◆ EXERCISE OBJECTIVE
An exact reproduction of the listing is wanted, with the pictures dropped.

◆ PROVIDED DATA
*****

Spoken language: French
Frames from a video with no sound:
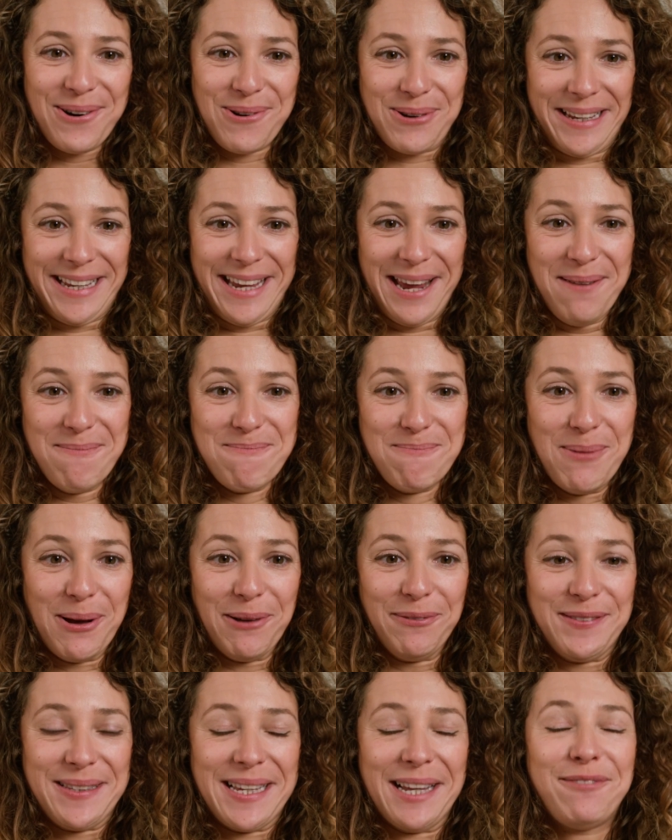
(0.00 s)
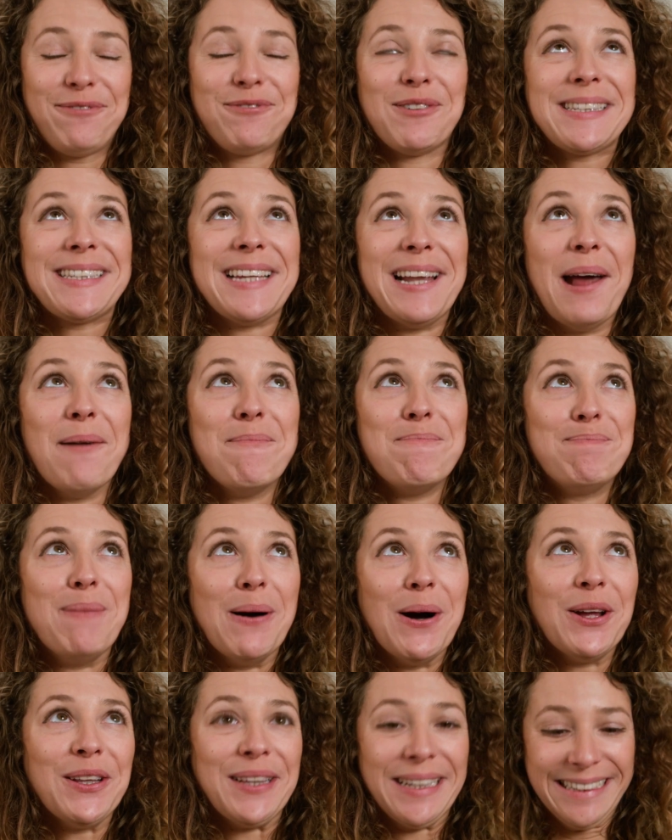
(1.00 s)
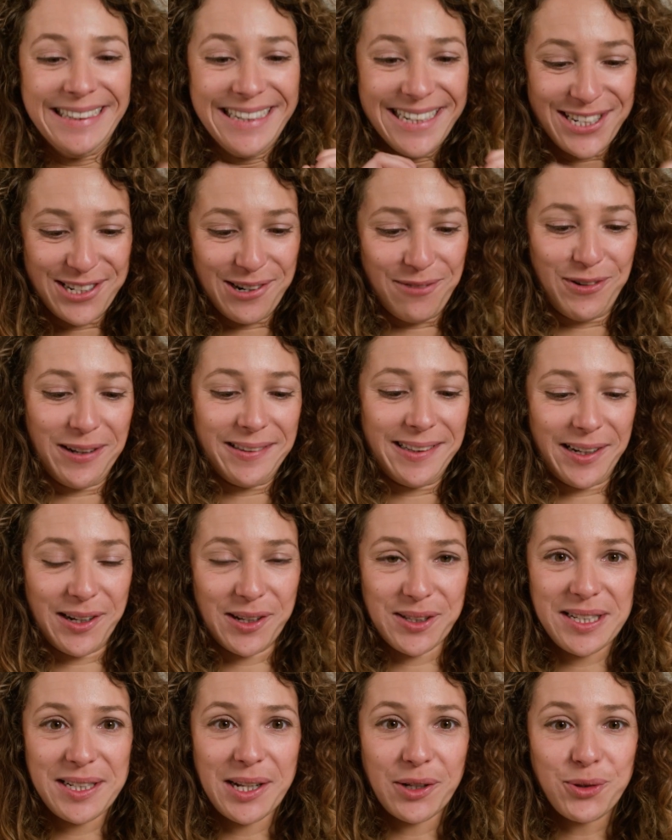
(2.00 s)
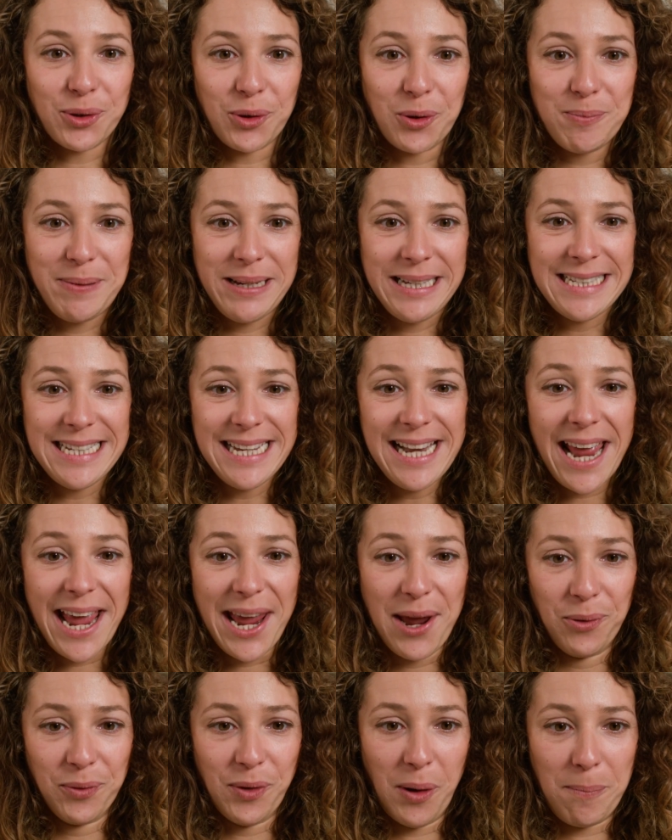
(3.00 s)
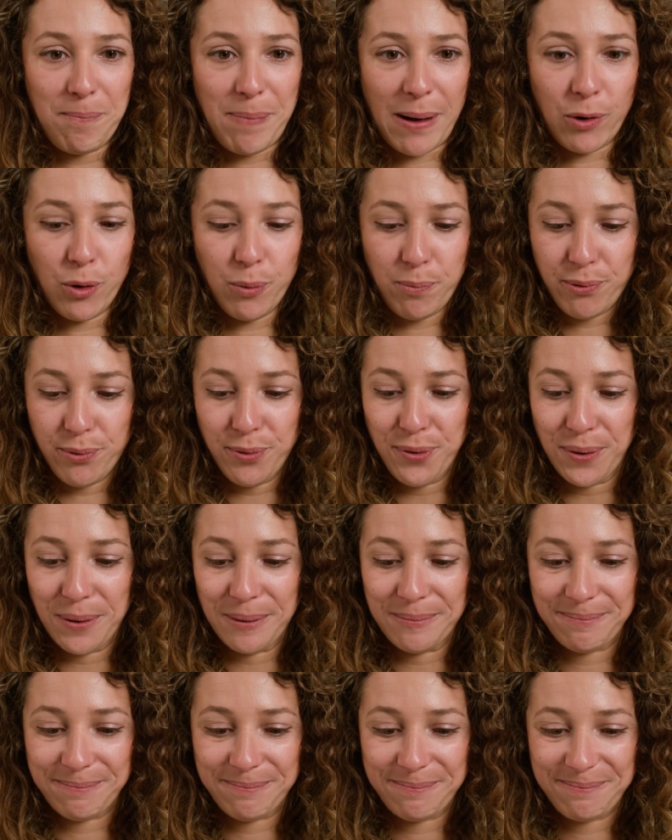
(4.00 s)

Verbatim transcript: Ok, meuf, cette fois c'est la bonne J'envoie ta candidature au Big Deal et on n'en parle plus.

*****

◆ PROBLEM SOLUTION
Spoken language: French
Frames from a video with no sound:
(0.00 s)
(1.00 s)
(2.00 s)
(3.00 s)
(4.00 s)

Verbatim transcript: Ok, meuf, cette fois c'est la bonne J'envoie ta candidature au Big Deal et on n'en parle plus.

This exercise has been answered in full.